L'avance d'Android, d'Apple avec iOS et, dans une certaine mesure, de Windows dans les smartphones pourrait donc être mise à profit dans le segment des objets connectés avec écrans : montres, voitures, bracelets. BlackBerry, via sa solution QNX et Samsung, avec Tizen, demeurent en embuscade.

Sans écran : tout est ouvert

Mais l'immense majorité des objets connectés actuels et à venir ne possèdent pas d'écran. Sur ce créneau surchargé, la bataille est beaucoup plus ouverte. Faute de solution adaptée, les fabricants ont jusqu'ici conçu leur propre OS sur mesure, en fonction de leurs besoins. Des OS ont également émergé comme Contiki, TinyOS ou Free RTOS (qui équipe la montre Pebble et la station météo Netatmo, par exemple). Les concepteurs de processeurs et microcontrôleurs, conscients des limites du software, tentent aussi de développer leurs propres solutions. Intel ou Texas instruments travaillent à leur propre OS ou soutiennent des OS tiers. Intel propose la solution VX Works de Wind river ou wIOS de Winzent, par exemple. On peut aussi citer l'OS open source d'origine européenne RIOT, qui peut faire tourner une large palette d'objets, l'HeartbeatOs de Paqet Systems, conçu pour fonctionner de concert avec des microprocesseurs ARM, ou encore l'OS français pour systèmes embarqués Lepton conçu par o10ée (prononcez "odyssée").

Google, via Android, et Microsoft, avec Windows embedded, ne vont pas rester absents de cet énorme marché très longtemps.

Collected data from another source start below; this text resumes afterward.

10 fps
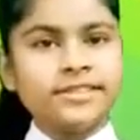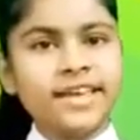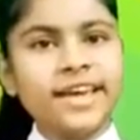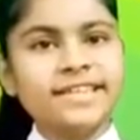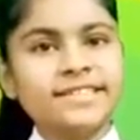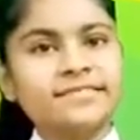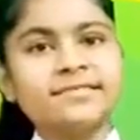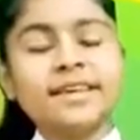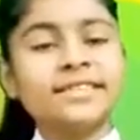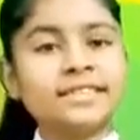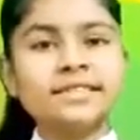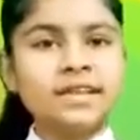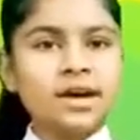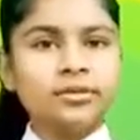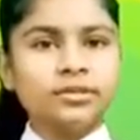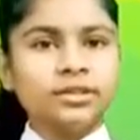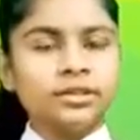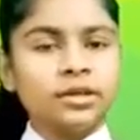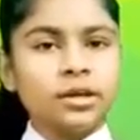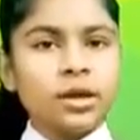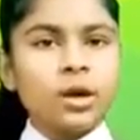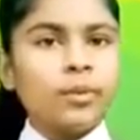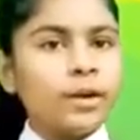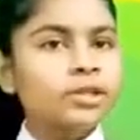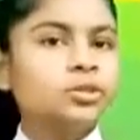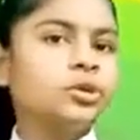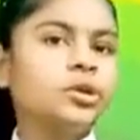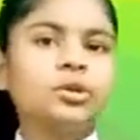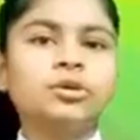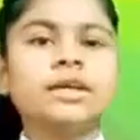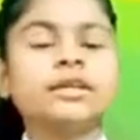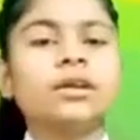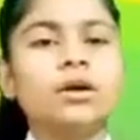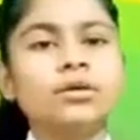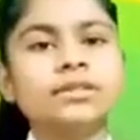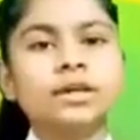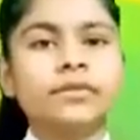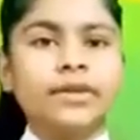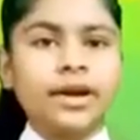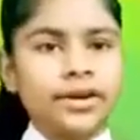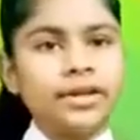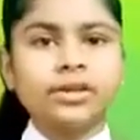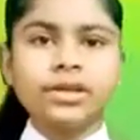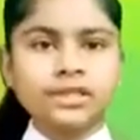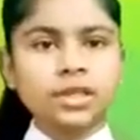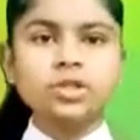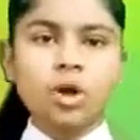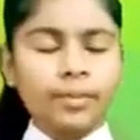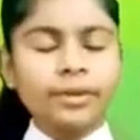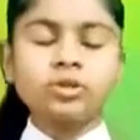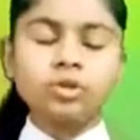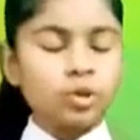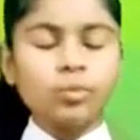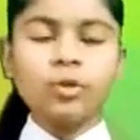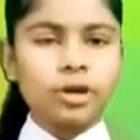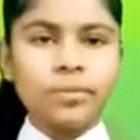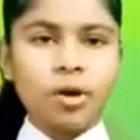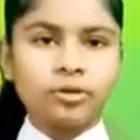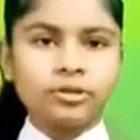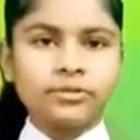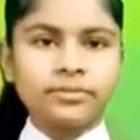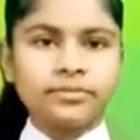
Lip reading: Yes, it's a cloud. Well, do you know that clouds are a very interesting topic to know more about?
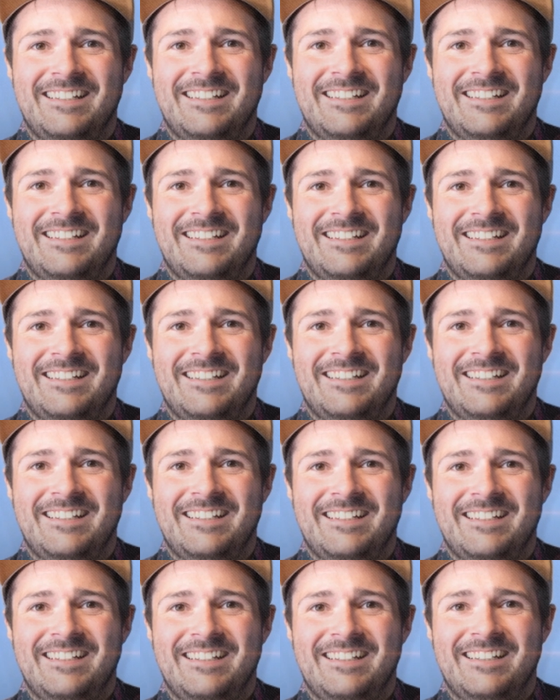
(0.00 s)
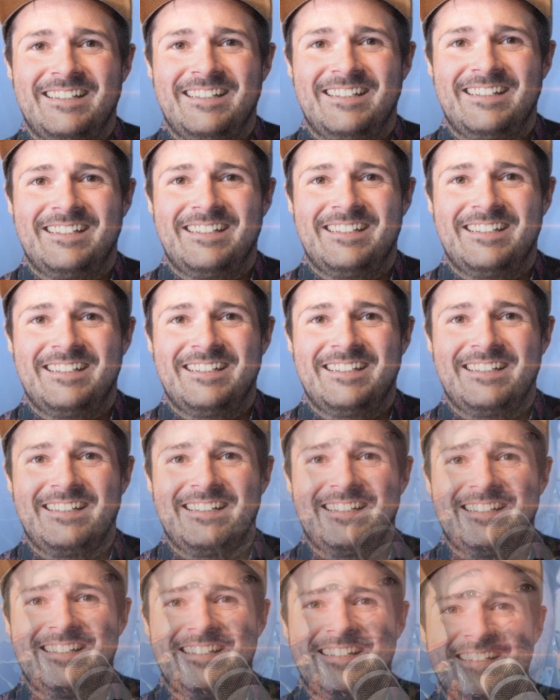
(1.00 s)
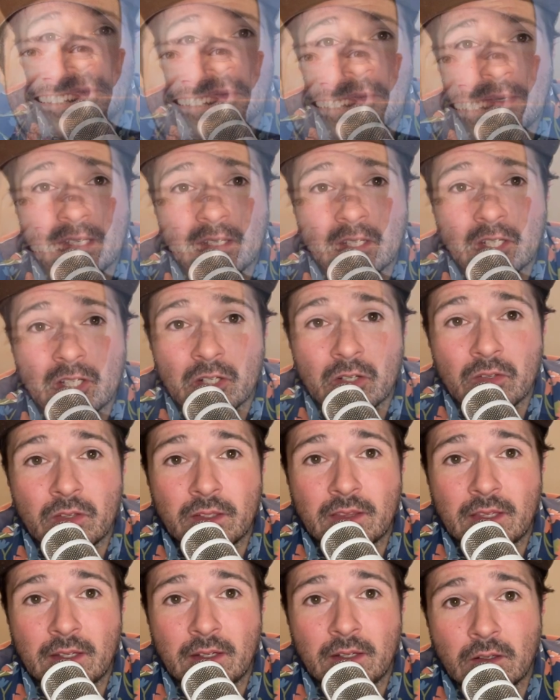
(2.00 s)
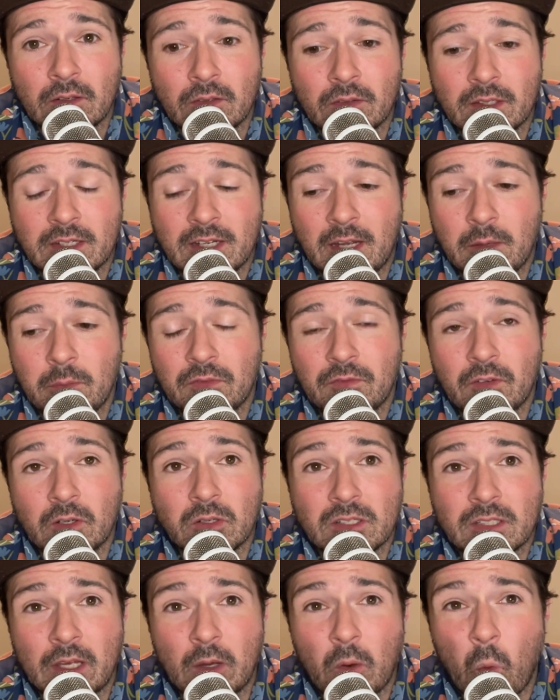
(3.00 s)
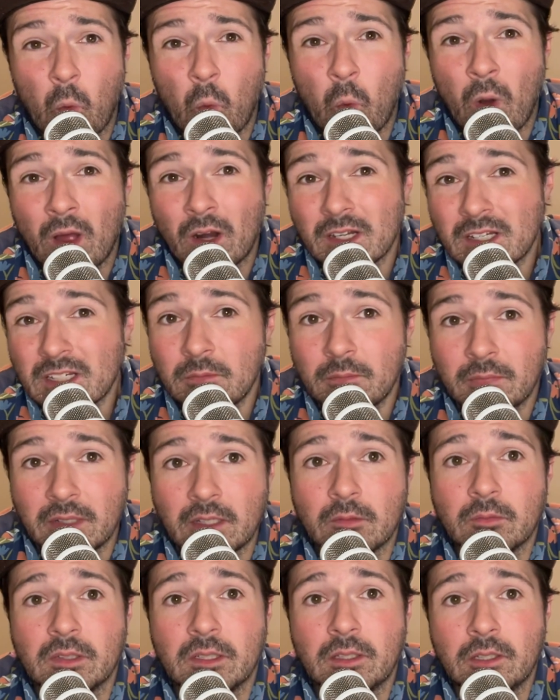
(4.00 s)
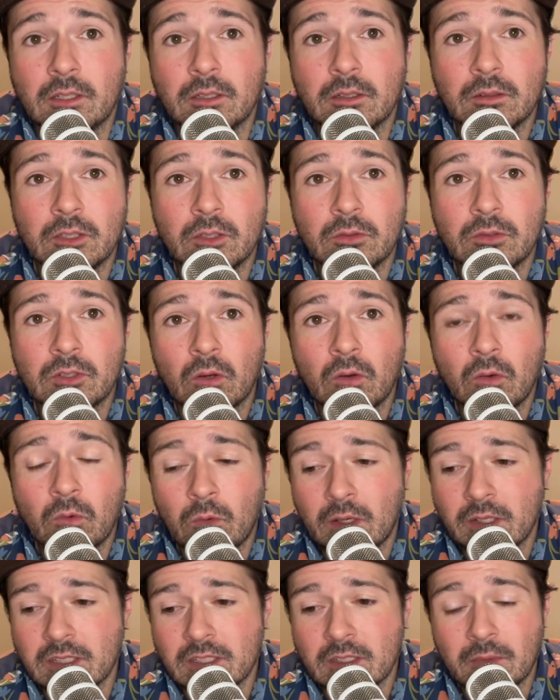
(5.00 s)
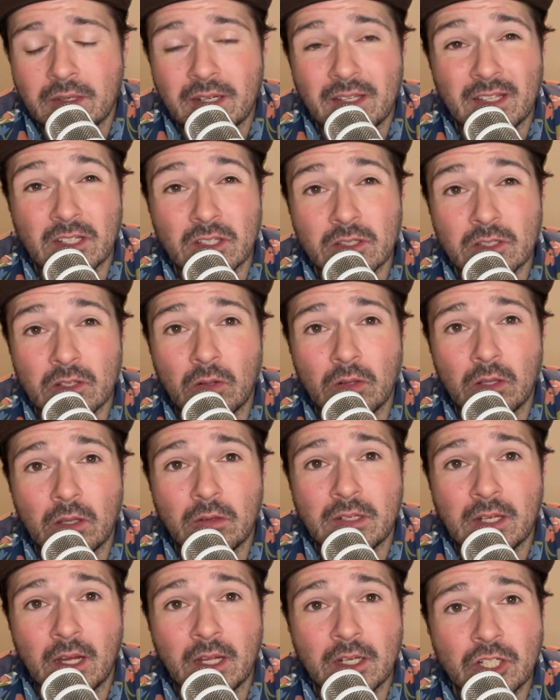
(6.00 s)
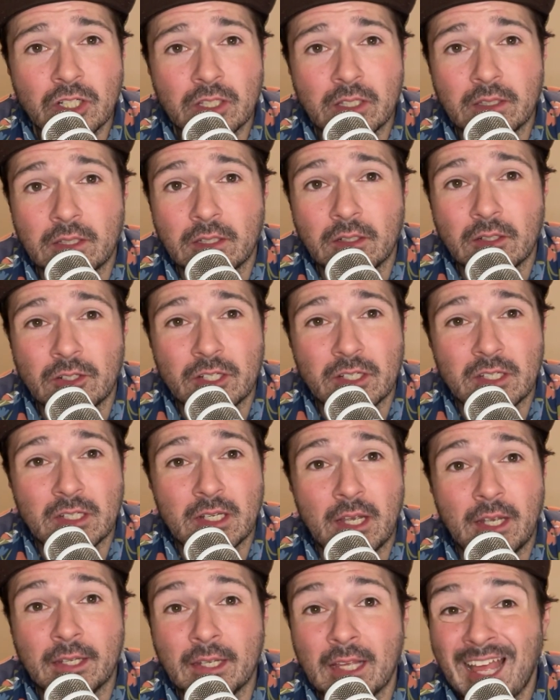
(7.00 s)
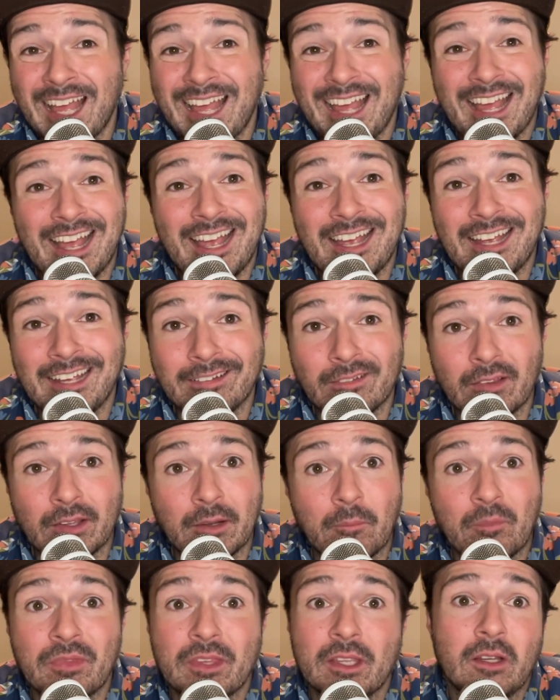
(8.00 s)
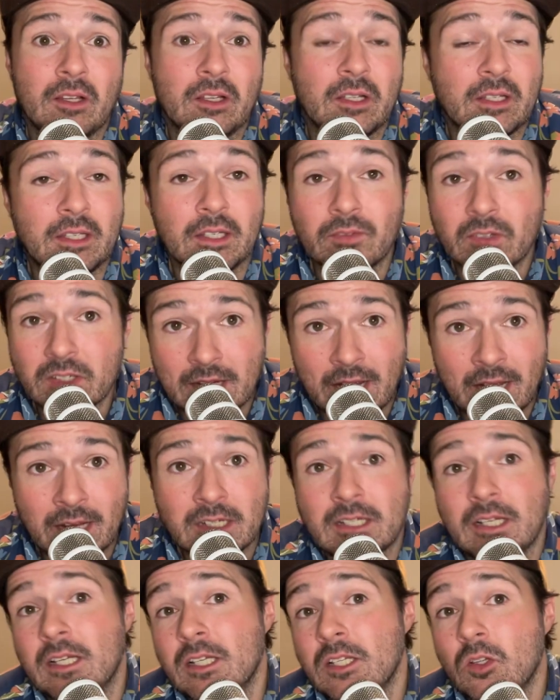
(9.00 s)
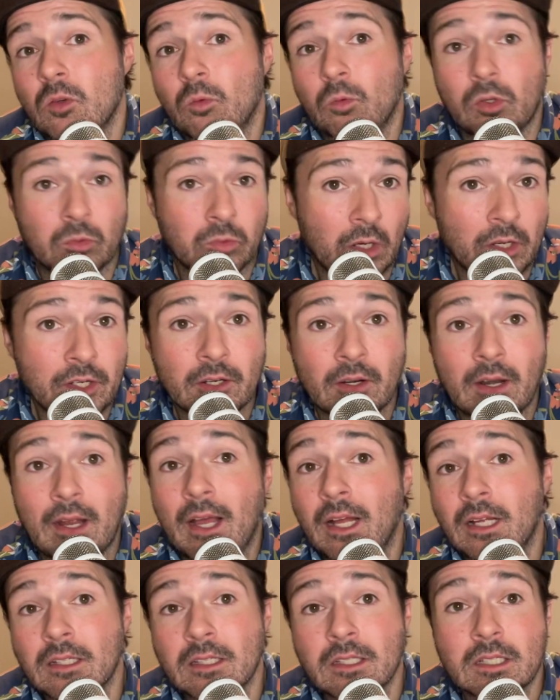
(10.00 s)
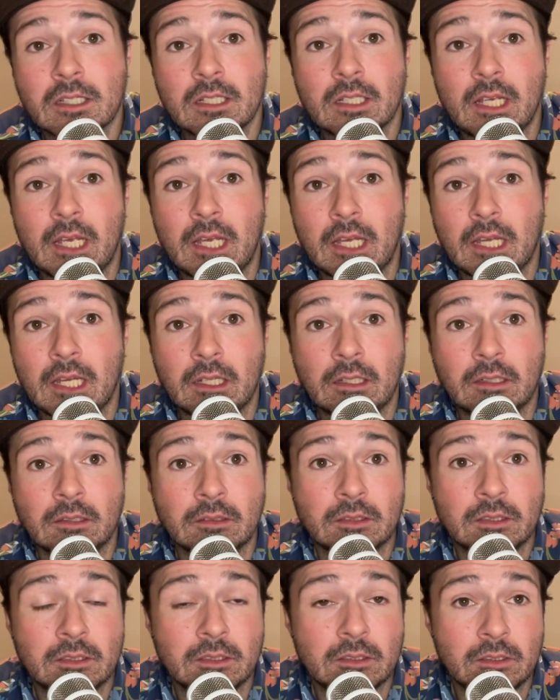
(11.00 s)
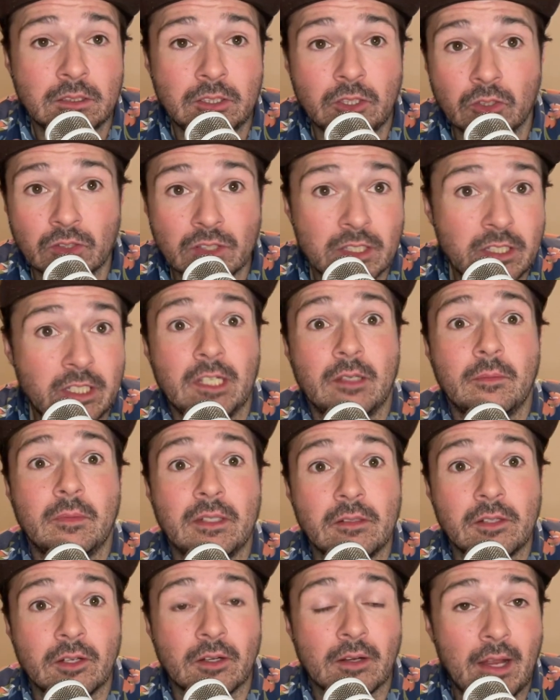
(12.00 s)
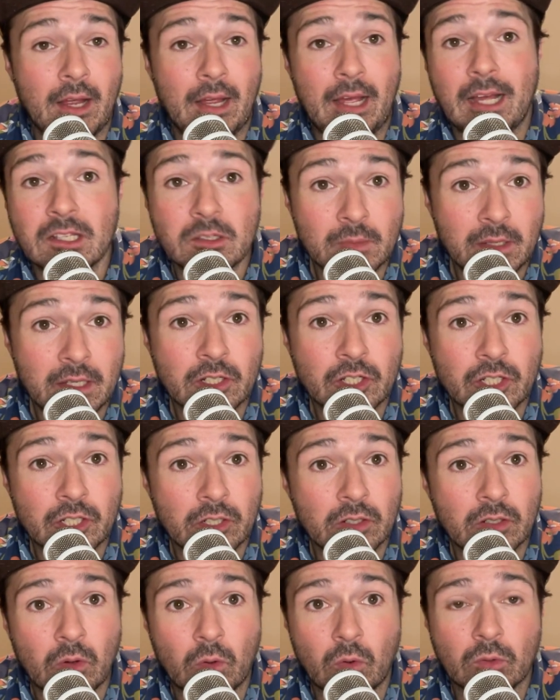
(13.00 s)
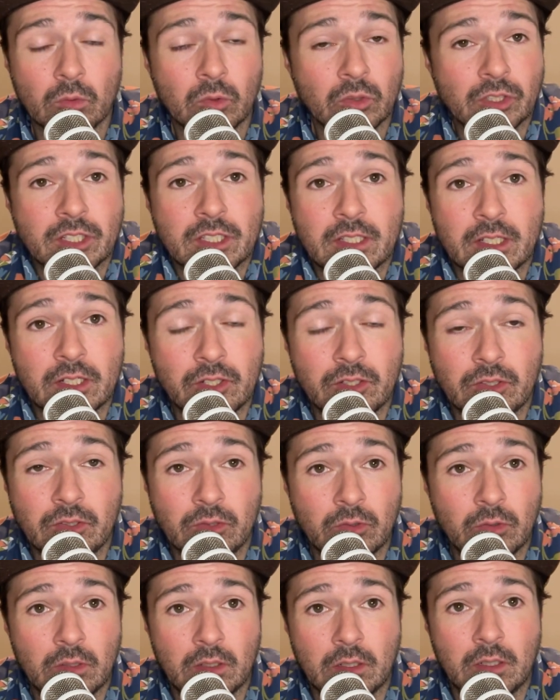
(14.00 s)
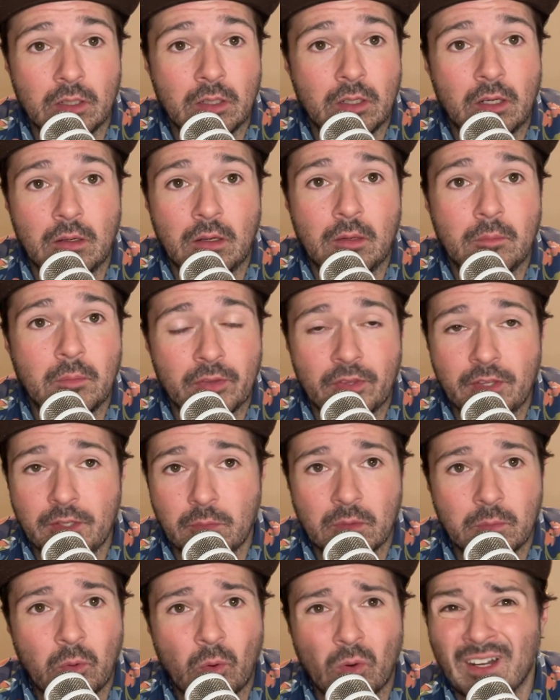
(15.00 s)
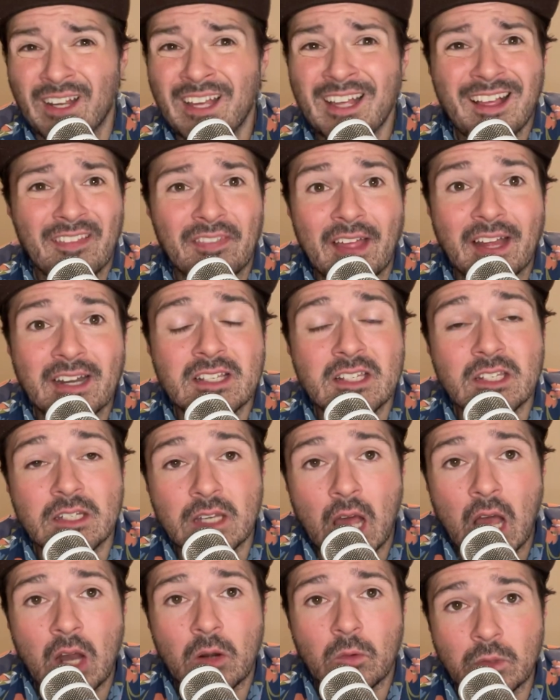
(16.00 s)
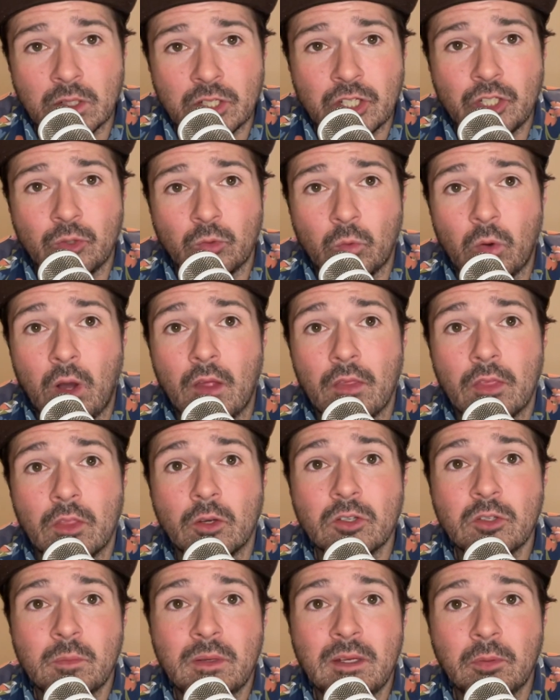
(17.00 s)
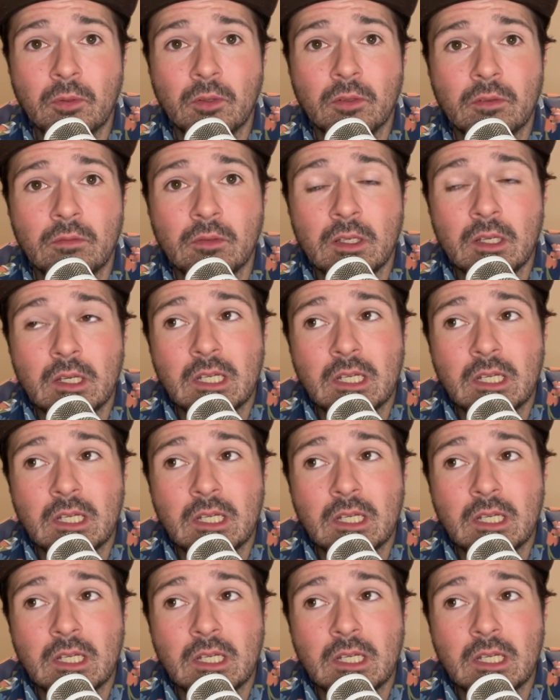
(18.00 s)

Bare minimum. One, like you need to be making sure that they're the type of folks that want to meet with you. You don't want somebody that's so low touch that they're just saying, "Hey, like give us access, we'll run your ads and you'll see them in your ads manager or we'll just send you a, a monthly report." That is not what you want. Those people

La version 2013 de Windows embedded compact a été conçue pour répondre aux problématiques de l'internet des objets, alors que jusqu'ici Microsoft visait plutôt l'informatique embarquée. Android wear n'a pas vocation non plus à se cantonner aux montres connectées.

nécessaire ou néfaste ?

Ce n'est probablement qu'une question de temps avant que les géants des smartphones ne mettent leur grappin sur le marché. Et ce ne serait pas forcément une mauvaise chose, considèrent certains acteurs de la filière. "Un OS générique aurait du sens pour réduire délais et coûts de développement, juge Frédéric Salles, président de Matooma, société française spécialisée dans la connectivité M2M par cartes Sim. Actuellement, les industriels sont obligés de créer de toutes pièces leur propre OS ou d'en adapter un, ce qui allonge les délais de commercialisation des produits. Ils sont obligés de tout développer sur-mesure, de partir à chaque fois de zéro, ou presque."

Avec un OS unique, il suffirait de coder une seule fois pour porter une application sur une multitude d'objets. "Les développeurs pourront se concentrer sur ce qu'ils savent faire de mieux – coder des applications – et laisser le soin à quelqu'un d'autre de bâtir le socle qui va interfacer avec le hardware", estime Emmanuel Baccelli, chercheur à l'Inria.

"Cela nous permettra d'innover sur d'autres domaines à plus forte valeur ajoutée au lieu de se battre à chaque fois pour refaire une brique essentielle", acquiesce le CTO d'Archos. "Ça peut libérer la créativité des développeurs, comme on l'a vu sur le marché des smartphones", ajoute Alban Clochet, co-fondateur de l'agence Labcity, spécialisée dans les objets connectés.

L'offensive d'Apple, avec un possible bracelet connecté, pourrait aussi induire une autre forme de standardisation, et déplacer la bataille du terrain du hardware à celui du software. C'est d'ailleurs le mouvement opéré par Nike, qui ne fabriquera plus ses propres bracelets et créera des applications pour les produits Apple. Si cette tendance se confirme, et que des écosystèmes se forment autour d'objets ou d'OS dominants, la filière française des objets connectés, davantage centrée sur le hardware que sur le software, pourrait souffrir. Mais les spécialistes insistent sur un point : à ce stade, difficile de savoir quel scénario l'emportera.